- Associated Press - Thursday, January 7, 2016

CHARLESTON, S.C. (AP) - South Carolina lawmakers are making another attempt to cut the state’s high school dropout rate. A bill to be considered by General Assembly this year would raise the minimum dropout age from 17 to age 18.

Lawmakers and supporters of the bill held a news conference in Charleston on Wednesday to draw public attention to the effort, local media outlets report.

State Rep. Jenny Horne of Summerville said she thinks the bill will have bipartisan support in Columbia.

A previous effort to raise the dropout age died in a legislative committee. But supporters say drawing more public attention to the issue should help the new bill’s chances of becoming law.

Horne said the reason the last bill may have failed was that lawmakers didn’t bring enough publicity to the issue the last time around.

“My hope is that our kids will be able to improve themselves in terms of their education but also in terms of gainful employment,” said Jim Young, manager of human resources at the South Carolina Ports Authority and a supporter of the bill.

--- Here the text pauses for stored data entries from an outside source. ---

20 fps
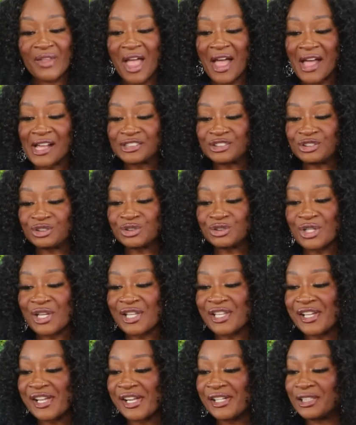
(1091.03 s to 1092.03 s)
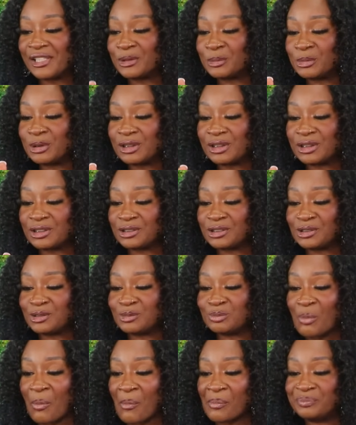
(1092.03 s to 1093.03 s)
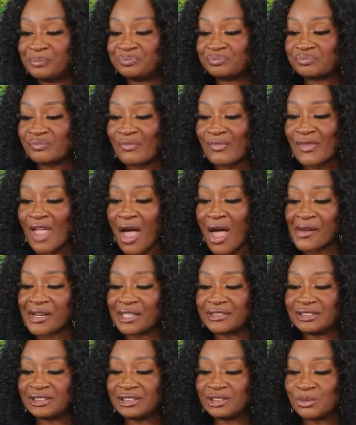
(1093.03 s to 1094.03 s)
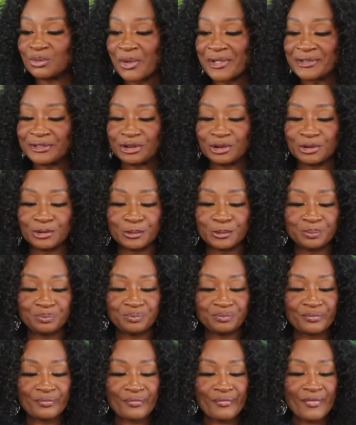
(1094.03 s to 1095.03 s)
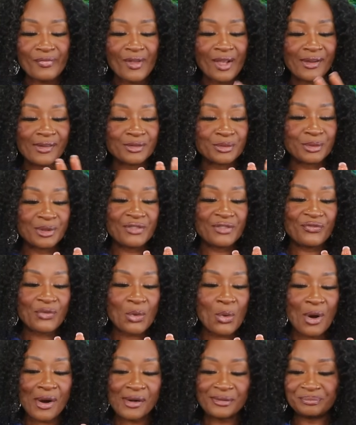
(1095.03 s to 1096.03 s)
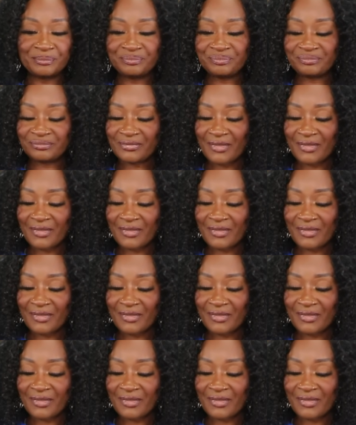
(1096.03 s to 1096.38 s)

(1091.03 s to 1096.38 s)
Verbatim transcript: I surely am, honey. All I need is one, two, three, four.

Charleston County School Board member Chris Staubes expressed reservations about the proposal.

“I really think the Legislature should look at why kids are dropping out at that age and try to find a solution to that problem, versus just making it illegal,” he said.

Under current statewide truancy policies, parents whose children drop out before they turn 17 can face a fine of up to $50 per day the child is absent.

Five members of the House are co-sponsoring the bill.